Stored data:
● ● ● ●

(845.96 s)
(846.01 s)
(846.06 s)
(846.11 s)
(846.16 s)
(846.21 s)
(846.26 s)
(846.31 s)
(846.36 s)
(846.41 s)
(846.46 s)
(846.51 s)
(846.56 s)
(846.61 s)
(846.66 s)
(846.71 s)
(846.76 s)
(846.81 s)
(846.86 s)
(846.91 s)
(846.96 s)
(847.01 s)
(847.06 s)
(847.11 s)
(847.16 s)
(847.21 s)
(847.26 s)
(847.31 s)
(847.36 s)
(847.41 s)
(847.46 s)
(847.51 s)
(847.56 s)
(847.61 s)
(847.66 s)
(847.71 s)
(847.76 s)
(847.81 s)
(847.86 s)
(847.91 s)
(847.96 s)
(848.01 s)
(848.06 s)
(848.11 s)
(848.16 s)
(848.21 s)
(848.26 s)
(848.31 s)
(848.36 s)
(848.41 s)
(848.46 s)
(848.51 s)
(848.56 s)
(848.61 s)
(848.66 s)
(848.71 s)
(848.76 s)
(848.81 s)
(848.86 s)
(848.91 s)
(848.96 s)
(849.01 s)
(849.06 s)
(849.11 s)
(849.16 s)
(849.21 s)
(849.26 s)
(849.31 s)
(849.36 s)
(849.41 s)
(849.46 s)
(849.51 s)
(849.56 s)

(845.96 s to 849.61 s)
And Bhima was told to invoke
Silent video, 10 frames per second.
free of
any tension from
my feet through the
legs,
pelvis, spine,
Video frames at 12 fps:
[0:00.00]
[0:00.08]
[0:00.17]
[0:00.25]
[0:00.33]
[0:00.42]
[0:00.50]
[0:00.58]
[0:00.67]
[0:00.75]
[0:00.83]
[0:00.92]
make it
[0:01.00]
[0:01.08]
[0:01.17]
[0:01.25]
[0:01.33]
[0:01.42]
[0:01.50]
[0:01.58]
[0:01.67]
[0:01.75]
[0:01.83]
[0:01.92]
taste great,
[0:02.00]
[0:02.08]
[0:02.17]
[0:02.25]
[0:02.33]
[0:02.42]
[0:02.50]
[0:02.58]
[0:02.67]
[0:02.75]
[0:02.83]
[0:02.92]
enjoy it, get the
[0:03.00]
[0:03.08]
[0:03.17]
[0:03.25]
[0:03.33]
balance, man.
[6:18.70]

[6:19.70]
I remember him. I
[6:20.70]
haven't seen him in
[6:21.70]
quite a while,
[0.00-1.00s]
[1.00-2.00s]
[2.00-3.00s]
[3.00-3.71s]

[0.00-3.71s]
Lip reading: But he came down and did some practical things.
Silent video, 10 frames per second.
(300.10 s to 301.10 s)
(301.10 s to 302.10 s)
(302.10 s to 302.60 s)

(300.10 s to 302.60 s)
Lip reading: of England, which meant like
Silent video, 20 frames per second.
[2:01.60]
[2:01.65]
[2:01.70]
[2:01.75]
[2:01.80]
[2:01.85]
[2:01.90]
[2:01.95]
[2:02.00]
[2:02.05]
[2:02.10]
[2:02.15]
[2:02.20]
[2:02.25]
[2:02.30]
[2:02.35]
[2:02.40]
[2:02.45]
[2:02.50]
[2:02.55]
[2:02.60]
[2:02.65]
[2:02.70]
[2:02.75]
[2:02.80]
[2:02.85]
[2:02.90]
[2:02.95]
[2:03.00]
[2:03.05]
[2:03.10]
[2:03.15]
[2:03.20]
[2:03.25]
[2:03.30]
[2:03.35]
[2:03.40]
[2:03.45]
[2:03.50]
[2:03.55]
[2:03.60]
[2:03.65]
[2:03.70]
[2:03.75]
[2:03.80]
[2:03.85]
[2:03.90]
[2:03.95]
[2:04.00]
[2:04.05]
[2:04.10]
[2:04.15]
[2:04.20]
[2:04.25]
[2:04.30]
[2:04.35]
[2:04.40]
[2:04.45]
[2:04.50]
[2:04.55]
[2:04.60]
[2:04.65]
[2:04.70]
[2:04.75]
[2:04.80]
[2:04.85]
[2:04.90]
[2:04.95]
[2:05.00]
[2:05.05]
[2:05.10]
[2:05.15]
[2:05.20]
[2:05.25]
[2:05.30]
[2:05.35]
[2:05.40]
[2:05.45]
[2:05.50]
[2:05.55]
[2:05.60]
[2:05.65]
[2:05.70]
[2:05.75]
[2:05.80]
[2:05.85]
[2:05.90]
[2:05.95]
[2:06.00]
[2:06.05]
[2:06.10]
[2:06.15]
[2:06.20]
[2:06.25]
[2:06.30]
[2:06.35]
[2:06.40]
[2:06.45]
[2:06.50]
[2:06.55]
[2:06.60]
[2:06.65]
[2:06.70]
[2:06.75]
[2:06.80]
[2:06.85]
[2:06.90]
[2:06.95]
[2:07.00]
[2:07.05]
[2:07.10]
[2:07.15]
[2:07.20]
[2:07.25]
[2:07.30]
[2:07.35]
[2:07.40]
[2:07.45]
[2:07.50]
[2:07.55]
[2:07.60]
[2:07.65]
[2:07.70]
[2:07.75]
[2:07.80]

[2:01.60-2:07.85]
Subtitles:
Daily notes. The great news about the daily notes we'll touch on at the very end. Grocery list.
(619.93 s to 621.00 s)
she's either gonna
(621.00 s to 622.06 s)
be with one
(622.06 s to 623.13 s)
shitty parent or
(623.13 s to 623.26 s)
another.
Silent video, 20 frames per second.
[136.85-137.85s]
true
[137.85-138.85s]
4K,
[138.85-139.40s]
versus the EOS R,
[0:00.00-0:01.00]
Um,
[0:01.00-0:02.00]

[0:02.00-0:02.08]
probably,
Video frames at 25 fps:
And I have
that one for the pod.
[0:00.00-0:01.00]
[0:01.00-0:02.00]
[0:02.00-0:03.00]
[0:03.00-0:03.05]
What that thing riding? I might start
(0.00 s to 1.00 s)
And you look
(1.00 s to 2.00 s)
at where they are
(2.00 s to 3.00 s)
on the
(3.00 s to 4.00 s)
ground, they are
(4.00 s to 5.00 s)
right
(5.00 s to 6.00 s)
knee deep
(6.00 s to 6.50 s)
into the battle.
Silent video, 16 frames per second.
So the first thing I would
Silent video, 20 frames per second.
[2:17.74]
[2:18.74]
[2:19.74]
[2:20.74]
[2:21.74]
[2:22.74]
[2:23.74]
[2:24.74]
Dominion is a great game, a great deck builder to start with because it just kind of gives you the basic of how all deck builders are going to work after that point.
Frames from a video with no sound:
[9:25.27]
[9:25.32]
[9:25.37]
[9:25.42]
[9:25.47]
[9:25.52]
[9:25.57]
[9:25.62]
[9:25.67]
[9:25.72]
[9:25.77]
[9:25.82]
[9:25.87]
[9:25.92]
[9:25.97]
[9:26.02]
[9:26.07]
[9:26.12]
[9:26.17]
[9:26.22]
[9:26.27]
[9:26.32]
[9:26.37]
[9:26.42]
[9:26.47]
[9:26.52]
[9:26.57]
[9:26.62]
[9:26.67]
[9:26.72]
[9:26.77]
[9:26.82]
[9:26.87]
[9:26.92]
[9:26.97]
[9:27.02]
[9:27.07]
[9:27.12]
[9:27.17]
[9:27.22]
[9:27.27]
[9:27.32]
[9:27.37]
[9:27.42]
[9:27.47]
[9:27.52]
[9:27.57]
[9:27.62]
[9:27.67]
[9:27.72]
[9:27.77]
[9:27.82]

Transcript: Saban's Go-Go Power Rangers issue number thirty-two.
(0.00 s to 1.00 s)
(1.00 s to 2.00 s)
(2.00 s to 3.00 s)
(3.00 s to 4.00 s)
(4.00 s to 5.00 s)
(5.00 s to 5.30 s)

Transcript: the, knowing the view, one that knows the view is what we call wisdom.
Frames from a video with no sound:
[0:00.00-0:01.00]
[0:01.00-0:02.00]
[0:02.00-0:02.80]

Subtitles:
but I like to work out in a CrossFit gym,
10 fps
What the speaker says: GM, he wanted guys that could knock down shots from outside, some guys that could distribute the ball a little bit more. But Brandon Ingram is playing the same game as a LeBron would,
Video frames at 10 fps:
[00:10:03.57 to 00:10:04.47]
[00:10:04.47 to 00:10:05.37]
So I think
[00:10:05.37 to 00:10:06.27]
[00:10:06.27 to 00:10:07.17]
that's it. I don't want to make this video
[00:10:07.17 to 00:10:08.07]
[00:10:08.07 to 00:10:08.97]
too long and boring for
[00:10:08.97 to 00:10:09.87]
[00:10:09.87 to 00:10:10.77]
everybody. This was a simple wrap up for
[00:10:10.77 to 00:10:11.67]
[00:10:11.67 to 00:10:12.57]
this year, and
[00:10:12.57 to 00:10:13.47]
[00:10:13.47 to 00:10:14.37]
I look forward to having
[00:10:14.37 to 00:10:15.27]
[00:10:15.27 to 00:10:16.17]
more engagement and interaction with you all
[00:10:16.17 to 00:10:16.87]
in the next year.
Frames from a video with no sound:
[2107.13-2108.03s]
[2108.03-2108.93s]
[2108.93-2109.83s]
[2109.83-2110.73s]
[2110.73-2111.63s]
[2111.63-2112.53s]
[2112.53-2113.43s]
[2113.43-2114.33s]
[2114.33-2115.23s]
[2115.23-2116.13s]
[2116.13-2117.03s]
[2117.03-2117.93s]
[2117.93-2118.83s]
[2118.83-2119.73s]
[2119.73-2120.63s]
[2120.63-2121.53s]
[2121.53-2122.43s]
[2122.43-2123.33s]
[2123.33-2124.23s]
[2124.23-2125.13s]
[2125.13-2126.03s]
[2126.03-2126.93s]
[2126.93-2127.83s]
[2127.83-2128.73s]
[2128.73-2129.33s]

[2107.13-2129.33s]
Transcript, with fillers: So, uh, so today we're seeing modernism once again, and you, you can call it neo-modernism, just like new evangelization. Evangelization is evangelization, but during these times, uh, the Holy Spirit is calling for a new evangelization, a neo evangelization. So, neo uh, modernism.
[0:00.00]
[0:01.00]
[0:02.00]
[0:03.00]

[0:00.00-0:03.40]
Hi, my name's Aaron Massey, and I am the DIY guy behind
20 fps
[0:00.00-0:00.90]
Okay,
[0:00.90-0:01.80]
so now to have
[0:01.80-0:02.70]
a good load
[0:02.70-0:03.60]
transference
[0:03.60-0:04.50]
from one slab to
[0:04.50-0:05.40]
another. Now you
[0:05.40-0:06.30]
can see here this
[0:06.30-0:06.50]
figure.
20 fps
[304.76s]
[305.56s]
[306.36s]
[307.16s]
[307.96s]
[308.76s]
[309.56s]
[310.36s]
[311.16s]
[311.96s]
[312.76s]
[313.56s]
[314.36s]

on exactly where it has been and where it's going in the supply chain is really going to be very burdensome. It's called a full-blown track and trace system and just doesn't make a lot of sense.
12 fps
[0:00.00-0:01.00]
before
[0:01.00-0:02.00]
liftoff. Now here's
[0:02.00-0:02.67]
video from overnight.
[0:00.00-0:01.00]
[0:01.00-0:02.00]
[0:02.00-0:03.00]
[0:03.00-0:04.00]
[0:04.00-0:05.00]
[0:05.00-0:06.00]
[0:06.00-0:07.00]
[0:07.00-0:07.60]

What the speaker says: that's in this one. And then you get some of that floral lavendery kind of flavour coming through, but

● ● ● ●

DIRECTIONS =
For the lines above, output exactly those from the line containing "[2127.83-2128.73s]" through the line containing "[0:07.00-0:07.60]", and skip the others.

RESPONSE BELOW =
[2127.83-2128.73s]
[2128.73-2129.33s]

[2107.13-2129.33s]
Transcript, with fillers: So, uh, so today we're seeing modernism once again, and you, you can call it neo-modernism, just like new evangelization. Evangelization is evangelization, but during these times, uh, the Holy Spirit is calling for a new evangelization, a neo evangelization. So, neo uh, modernism.
[0:00.00]
[0:01.00]
[0:02.00]
[0:03.00]

[0:00.00-0:03.40]
Hi, my name's Aaron Massey, and I am the DIY guy behind
20 fps
[0:00.00-0:00.90]
Okay,
[0:00.90-0:01.80]
so now to have
[0:01.80-0:02.70]
a good load
[0:02.70-0:03.60]
transference
[0:03.60-0:04.50]
from one slab to
[0:04.50-0:05.40]
another. Now you
[0:05.40-0:06.30]
can see here this
[0:06.30-0:06.50]
figure.
20 fps
[304.76s]
[305.56s]
[306.36s]
[307.16s]
[307.96s]
[308.76s]
[309.56s]
[310.36s]
[311.16s]
[311.96s]
[312.76s]
[313.56s]
[314.36s]

on exactly where it has been and where it's going in the supply chain is really going to be very burdensome. It's called a full-blown track and trace system and just doesn't make a lot of sense.
12 fps
[0:00.00-0:01.00]
before
[0:01.00-0:02.00]
liftoff. Now here's
[0:02.00-0:02.67]
video from overnight.
[0:00.00-0:01.00]
[0:01.00-0:02.00]
[0:02.00-0:03.00]
[0:03.00-0:04.00]
[0:04.00-0:05.00]
[0:05.00-0:06.00]
[0:06.00-0:07.00]
[0:07.00-0:07.60]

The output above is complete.